Son olarak zeka sorunu var. Microsoft, zekanın “diğer şeylerin yanı sıra akıl yürütme, planlama, problem çözme, soyut düşünme, karmaşık fikirleri kavrama, hızlı öğrenme ve deneyimlerden öğrenme yeteneğini içeren çok genel bir zihinsel yetenek” olduğunu savunuyor . Microsoft, LLM’lerin yakında bu ‘genelleştirilmiş zekayı’ elde edebileceğini ve tüm insan düşünme yeteneğini aşabileceğini ima ediyor.
Ama burada bile şüphecilik var. “ChatGPT modeli çok büyük, ancak eğitim setinde karşılaştığı her kesin gerçeği tutacak kadar büyük değil. Her şeye ikna edici bir cevap üretebilir, ancak bu, cevaplarında gerçekleri yansıttığı anlamına gelmez. Her zaman şüpheci kalmalı ve size ne söylediğini kontrol etmelisiniz. Dil modelleri aynı zamanda “halüsinasyon görme” – temeldeki verilerde hiçbir temeli olmamasına rağmen cümle yapısına uyan yeni gerçekler icat etmeleriyle – ünlüdür. Bu pek cesaret verici değil.
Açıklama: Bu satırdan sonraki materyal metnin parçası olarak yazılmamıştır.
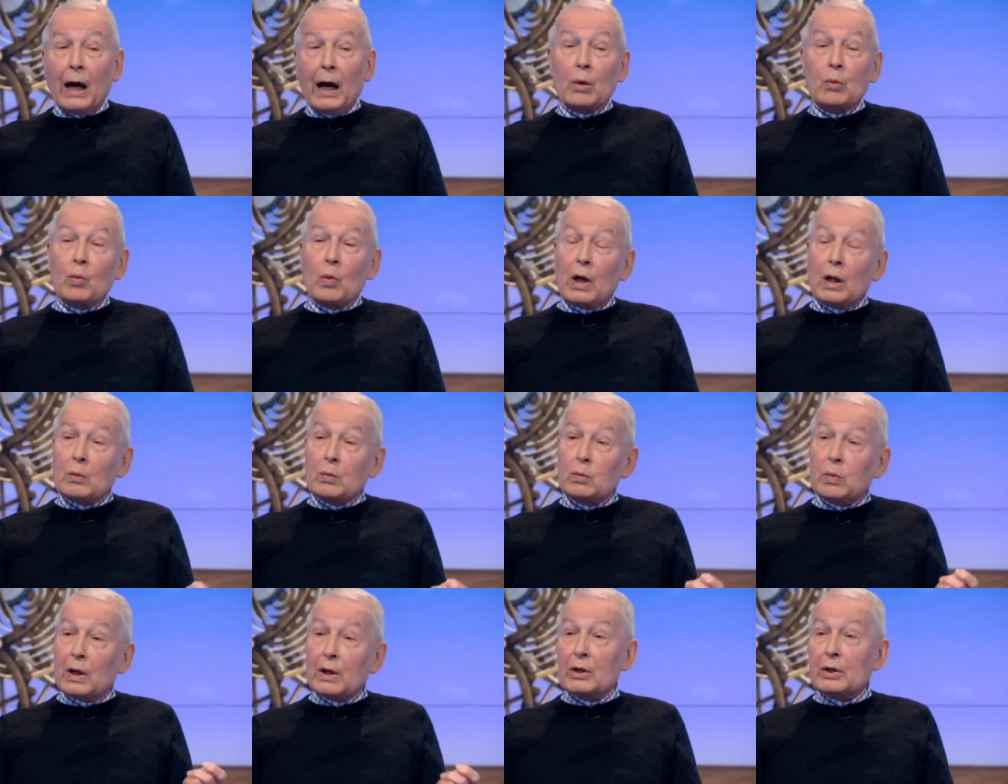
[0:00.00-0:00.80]
And
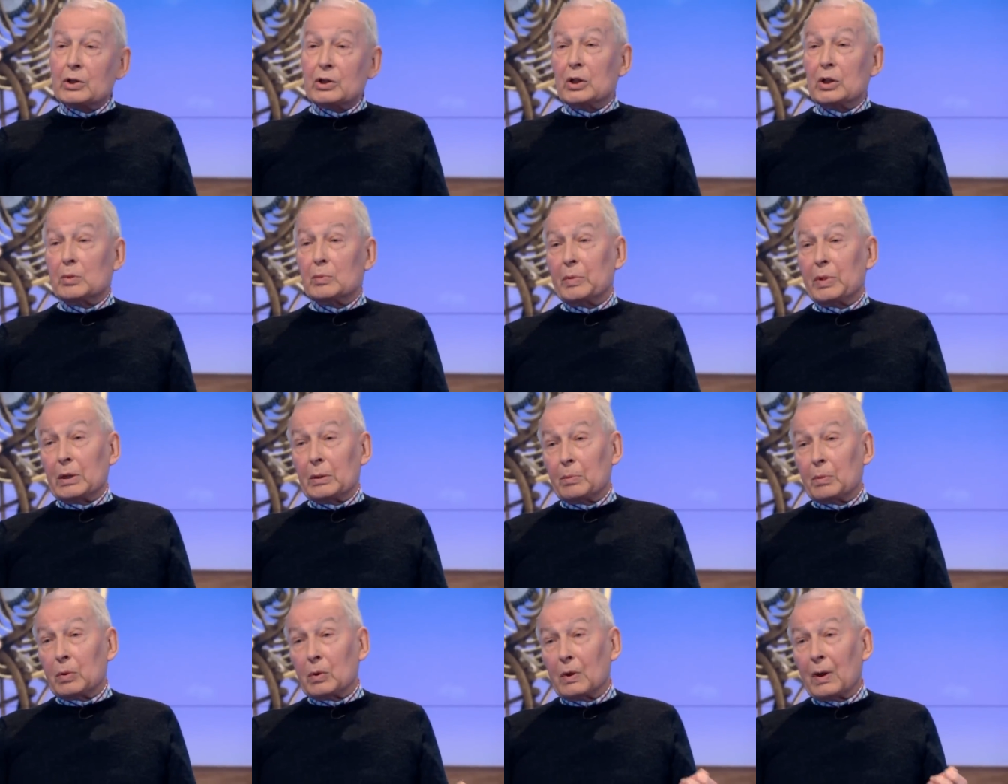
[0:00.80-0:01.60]
while one or two
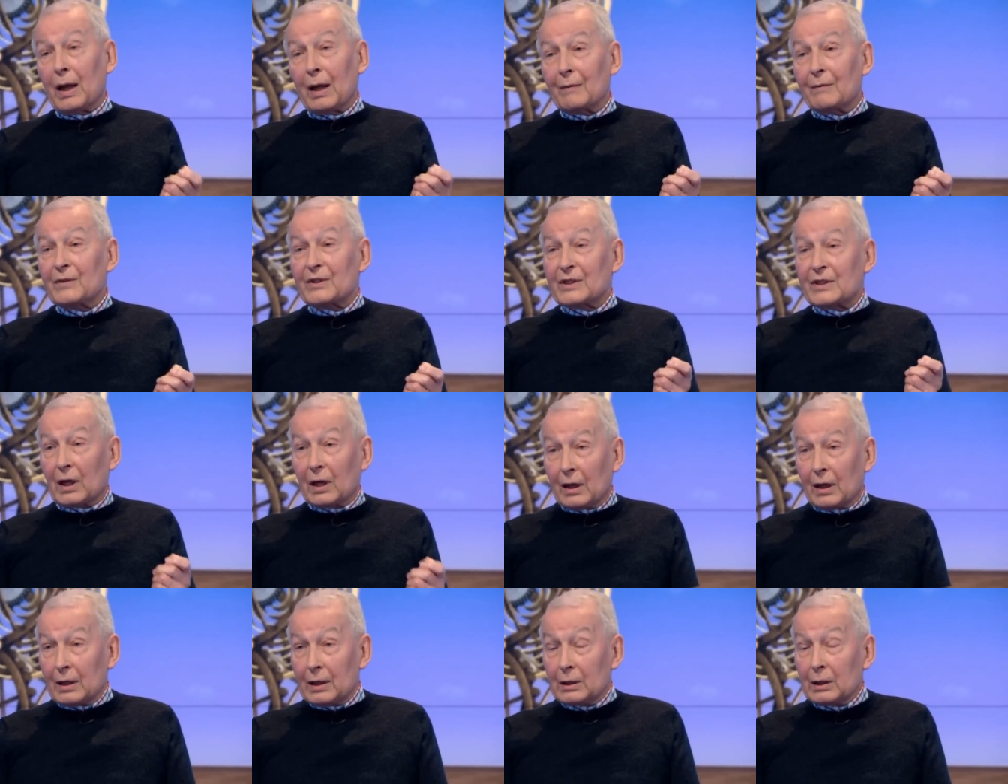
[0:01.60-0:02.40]
people have
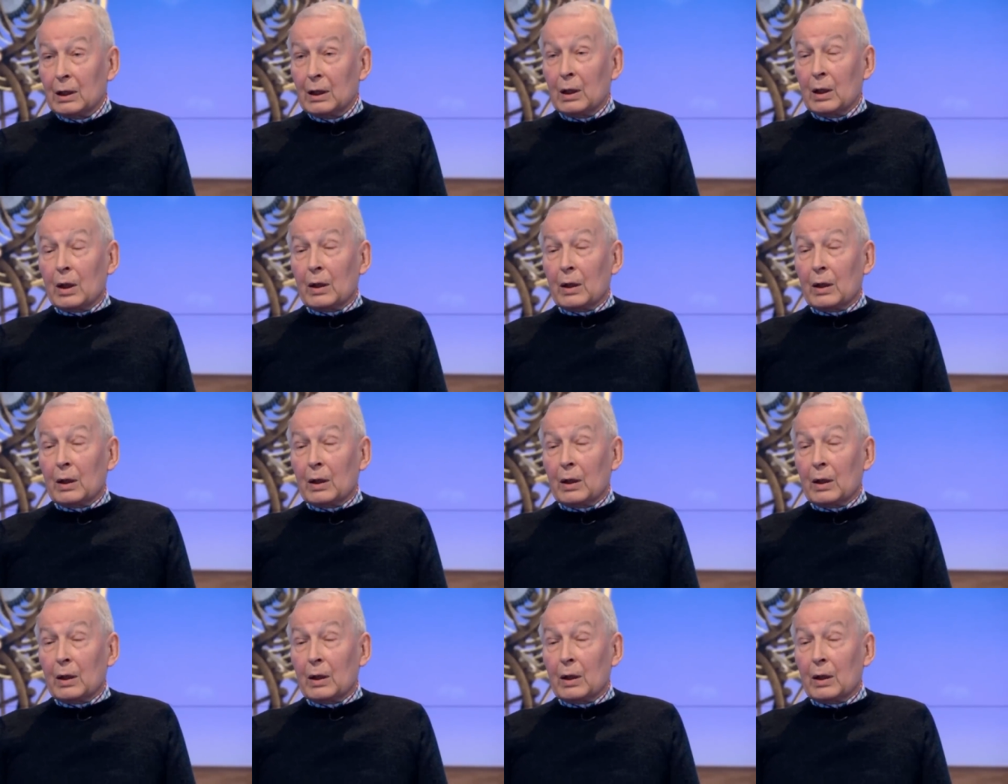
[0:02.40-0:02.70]
signed,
Ancak Guglielmo Carchedi’nin yapay zekanın insan “zekâsının” yerini alabileceğini reddetmek için daha temel bir nedeni var. Carchedi ve Roberts: “makineler yalnızca biçimsel mantık kurallarına göre davranır. İnsanların aksine, makineler yapısal olarak diyalektik düşünme kurallarına göre davranamazlar. Bunu sadece insanlar yapar.” ( 21. yüzyılda Kapitalizm , s.167). İşte diyalektik sorunun ChatGPT yanıtı: “A, A’ya eşit ve aynı zamanda A’dan farklı olabilir mi?” “Hayır, A’nın A’ya eşit olması ve aynı zamanda A’dan farklı olması mümkün değildir. Bu terimce bir çelişki olur, çünkü “A eşittir A’dır” ifadesi bir totolojidir ve her zaman doğrudur. “A, A’dan farklıdır” ifadesi bir çelişkidir ve her zaman yanlıştır. Dolayısıyla bu iki ifade aynı anda doğru olamaz.”
Makineler potansiyel ve niteliksel değişiklikleri düşünemezler. Yeni bilgi, mevcut bilginin (makinelerin) genişletilmesinden değil, bu tür dönüşümlerden (insan) gelir. Yalnızca insan zekası sosyaldir ve değişim potansiyelini, özellikle de insanlık ve doğa için daha iyi bir yaşama götüren sosyal değişimi görebilir.
(*) Michael Roberts, City of London’da 40 yılı aşkın bir süre ekonomist olarak çalıştı. Küresel kapitalizmin entrikalarını ejderhanın ininden yakından gözlemledi. Aynı zamanda, onlarca yıldır işçi hareketinde siyasi bir aktivistti. Emekli olduğundan beri birkaç kitap yazmıştır. Büyük Durgunluk – Marksist bir görüş (2009); Uzun Buhran (2016); Marx 200: A Review of Marx’s Economy (2018): ve World in Crisis’in (2018) editörleri olarak Guglielmo Carchedi ile birlikte. Çeşitli akademik ekonomi dergilerinde çok sayıda makalesi ve solcu yayınlarda makaleleri yayınlandı.